§ Action item: The entries that follow need to be printed exactly as they are, minus any pictures.

BEGIN Data extracts

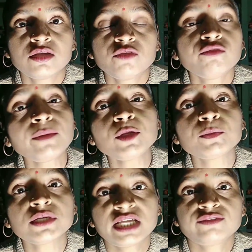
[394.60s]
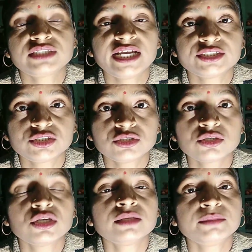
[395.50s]
When people laughs at
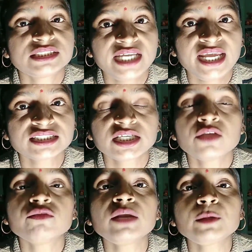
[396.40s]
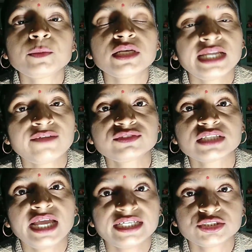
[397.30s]
your mistakes, when people
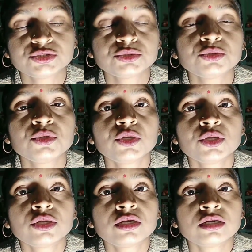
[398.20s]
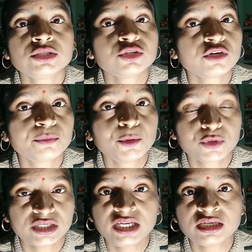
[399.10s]
laughs at you, your
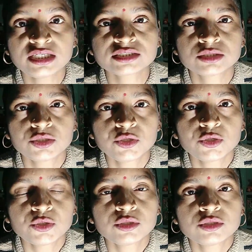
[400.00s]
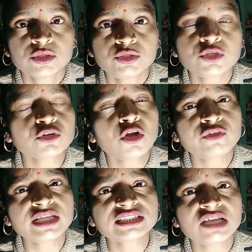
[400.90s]
broken English, your
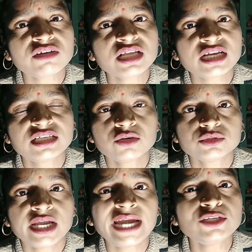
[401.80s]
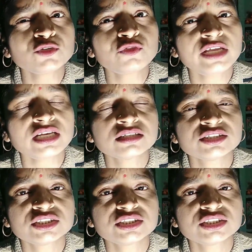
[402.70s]
confidence level get down and you feel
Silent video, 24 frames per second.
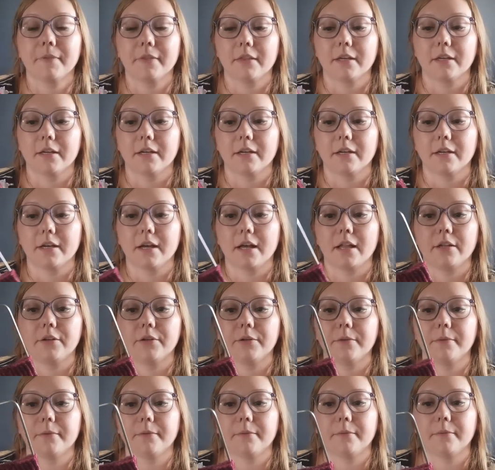The
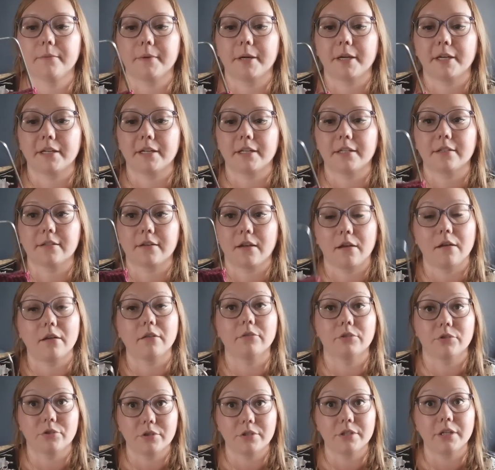colorway is
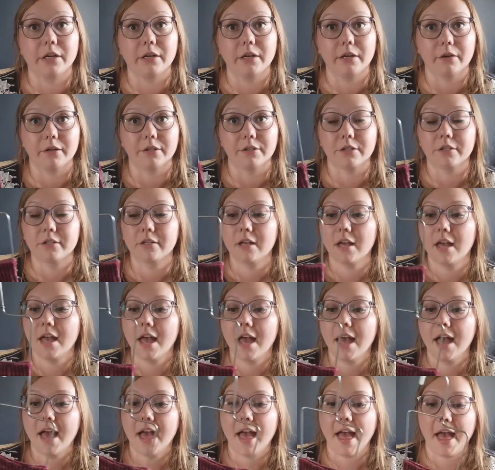called Cherry Orchard,
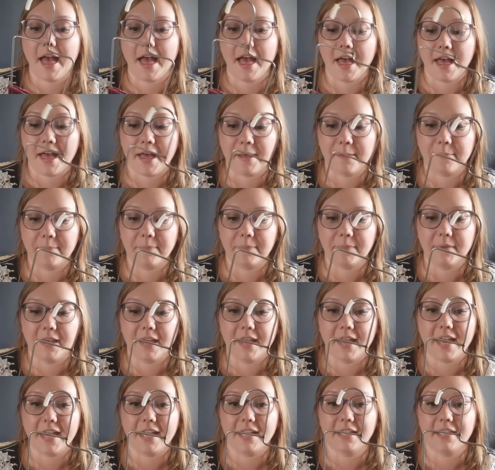
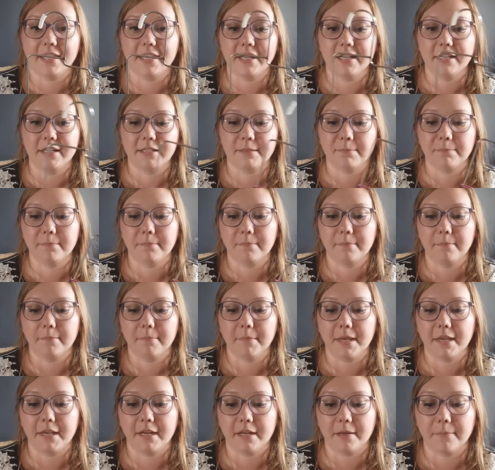and it is
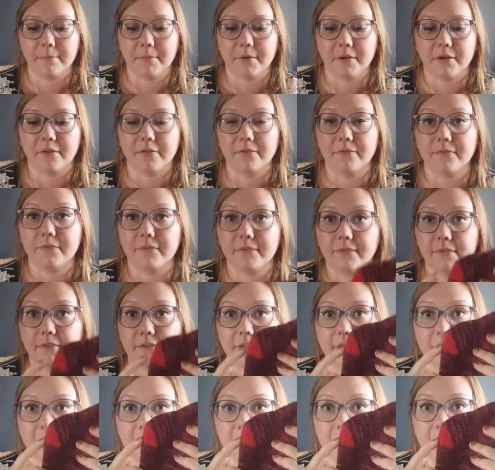made up of
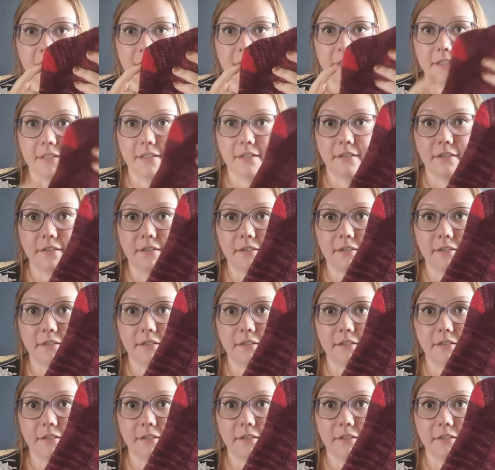this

END Data extracts

§ Result for this exercise:
[394.60s]
[395.50s]
When people laughs at
[396.40s]
[397.30s]
your mistakes, when people
[398.20s]
[399.10s]
laughs at you, your
[400.00s]
[400.90s]
broken English, your
[401.80s]
[402.70s]
confidence level get down and you feel
Silent video, 24 frames per second.
The
colorway is
called Cherry Orchard,
and it is
made up of
this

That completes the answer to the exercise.